Stored data
--------------------
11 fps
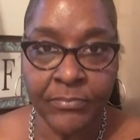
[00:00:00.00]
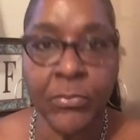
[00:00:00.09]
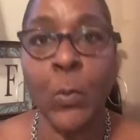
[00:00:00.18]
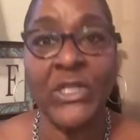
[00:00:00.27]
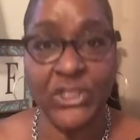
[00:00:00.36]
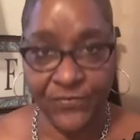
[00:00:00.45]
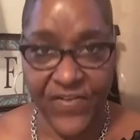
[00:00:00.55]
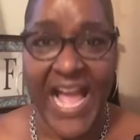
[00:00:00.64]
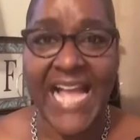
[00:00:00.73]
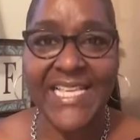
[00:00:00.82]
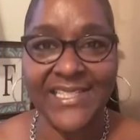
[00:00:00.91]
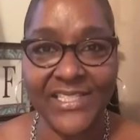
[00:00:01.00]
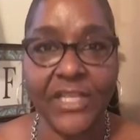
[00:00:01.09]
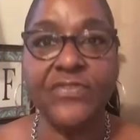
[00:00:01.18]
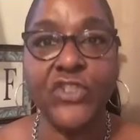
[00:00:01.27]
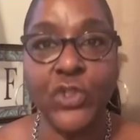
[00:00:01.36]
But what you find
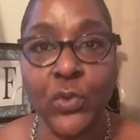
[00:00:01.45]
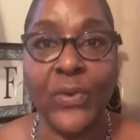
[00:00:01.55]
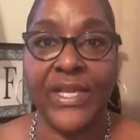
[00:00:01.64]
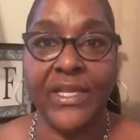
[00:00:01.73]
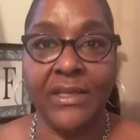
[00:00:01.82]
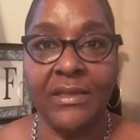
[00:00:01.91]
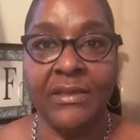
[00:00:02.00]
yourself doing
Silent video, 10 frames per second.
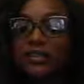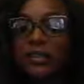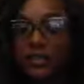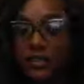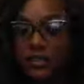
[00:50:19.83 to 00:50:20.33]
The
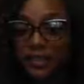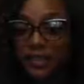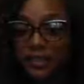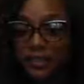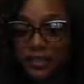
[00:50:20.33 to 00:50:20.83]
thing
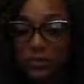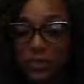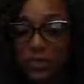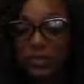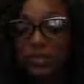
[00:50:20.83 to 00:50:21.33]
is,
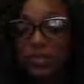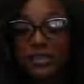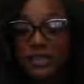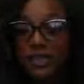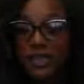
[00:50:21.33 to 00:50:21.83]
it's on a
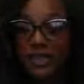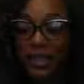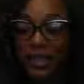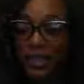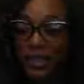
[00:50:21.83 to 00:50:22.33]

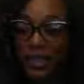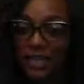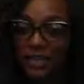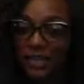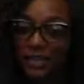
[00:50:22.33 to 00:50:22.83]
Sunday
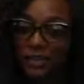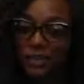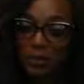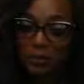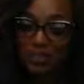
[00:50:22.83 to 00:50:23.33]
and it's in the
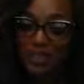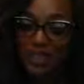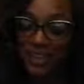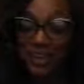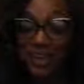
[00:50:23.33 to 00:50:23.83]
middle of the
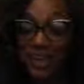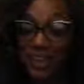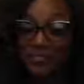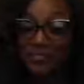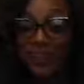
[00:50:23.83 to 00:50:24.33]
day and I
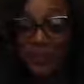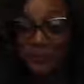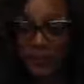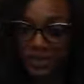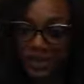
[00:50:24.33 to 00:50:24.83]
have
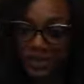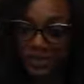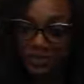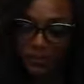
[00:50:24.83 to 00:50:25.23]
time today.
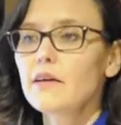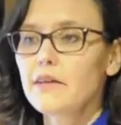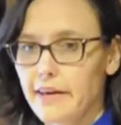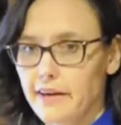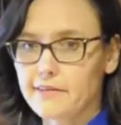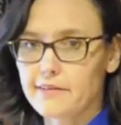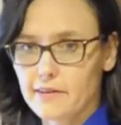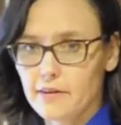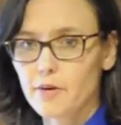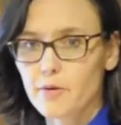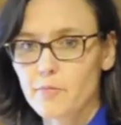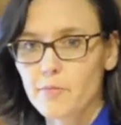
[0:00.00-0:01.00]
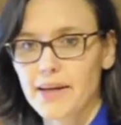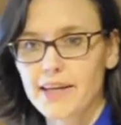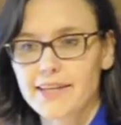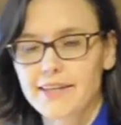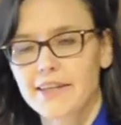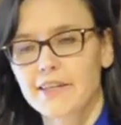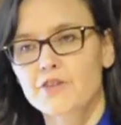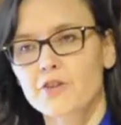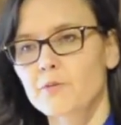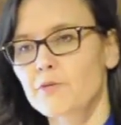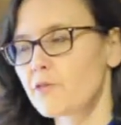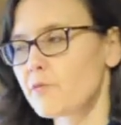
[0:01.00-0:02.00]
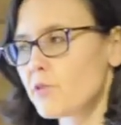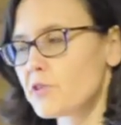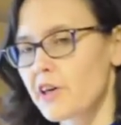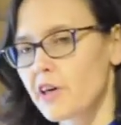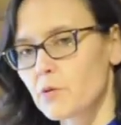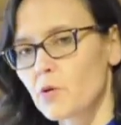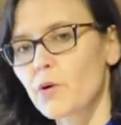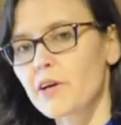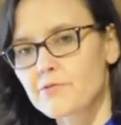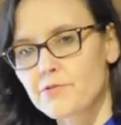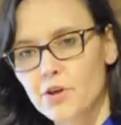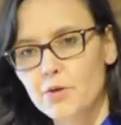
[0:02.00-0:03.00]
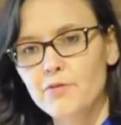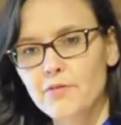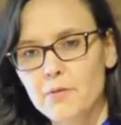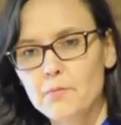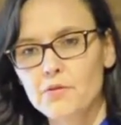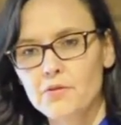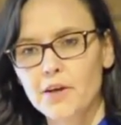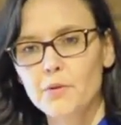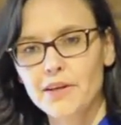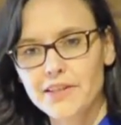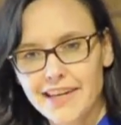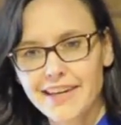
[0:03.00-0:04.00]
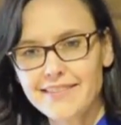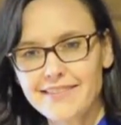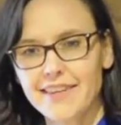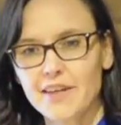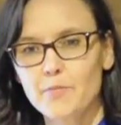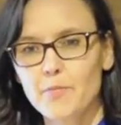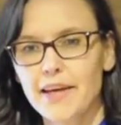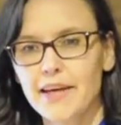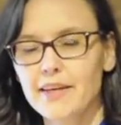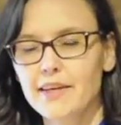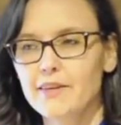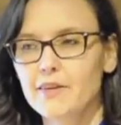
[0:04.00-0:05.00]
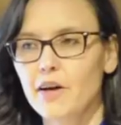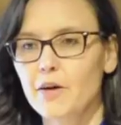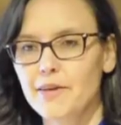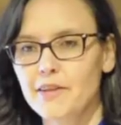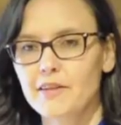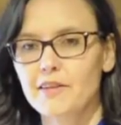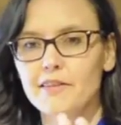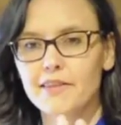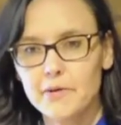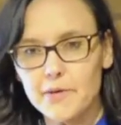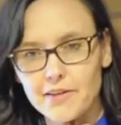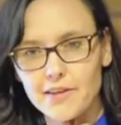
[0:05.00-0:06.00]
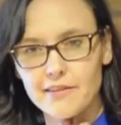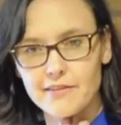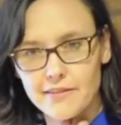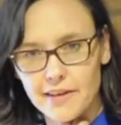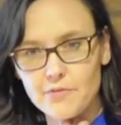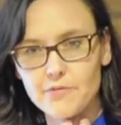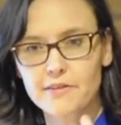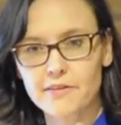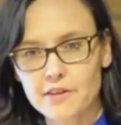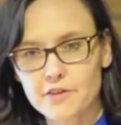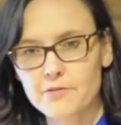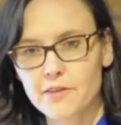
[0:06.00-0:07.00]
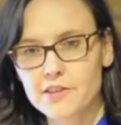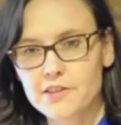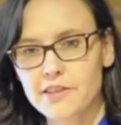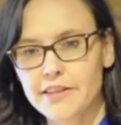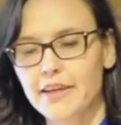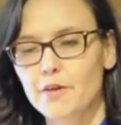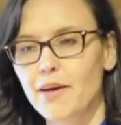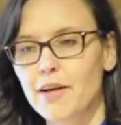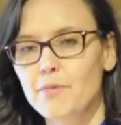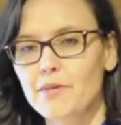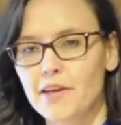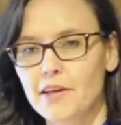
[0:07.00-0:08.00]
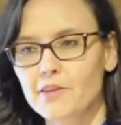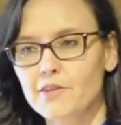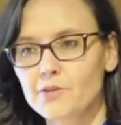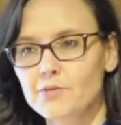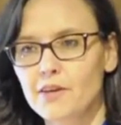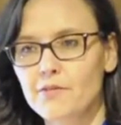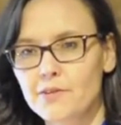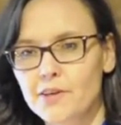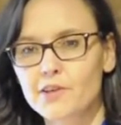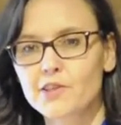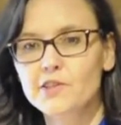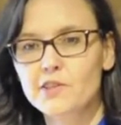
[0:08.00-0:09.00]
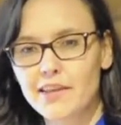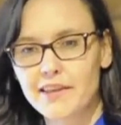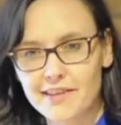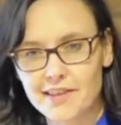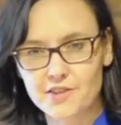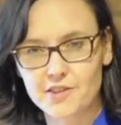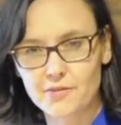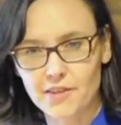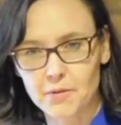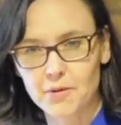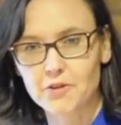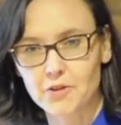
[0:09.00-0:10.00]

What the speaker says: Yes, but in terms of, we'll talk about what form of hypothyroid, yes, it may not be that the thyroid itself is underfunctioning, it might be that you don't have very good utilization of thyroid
--------------------
*Try it*. In the entries above, find the line containing "[00:50:19.83 to 00:50:20.33]" and the line containing "[0:09.00-0:10.00]"; give again exactly those two lines and every line between them, minus the pictures.

*Response to the task*.
[00:50:19.83 to 00:50:20.33]
The
[00:50:20.33 to 00:50:20.83]
thing
[00:50:20.83 to 00:50:21.33]
is,
[00:50:21.33 to 00:50:21.83]
it's on a
[00:50:21.83 to 00:50:22.33]

[00:50:22.33 to 00:50:22.83]
Sunday
[00:50:22.83 to 00:50:23.33]
and it's in the
[00:50:23.33 to 00:50:23.83]
middle of the
[00:50:23.83 to 00:50:24.33]
day and I
[00:50:24.33 to 00:50:24.83]
have
[00:50:24.83 to 00:50:25.23]
time today.
[0:00.00-0:01.00]
[0:01.00-0:02.00]
[0:02.00-0:03.00]
[0:03.00-0:04.00]
[0:04.00-0:05.00]
[0:05.00-0:06.00]
[0:06.00-0:07.00]
[0:07.00-0:08.00]
[0:08.00-0:09.00]
[0:09.00-0:10.00]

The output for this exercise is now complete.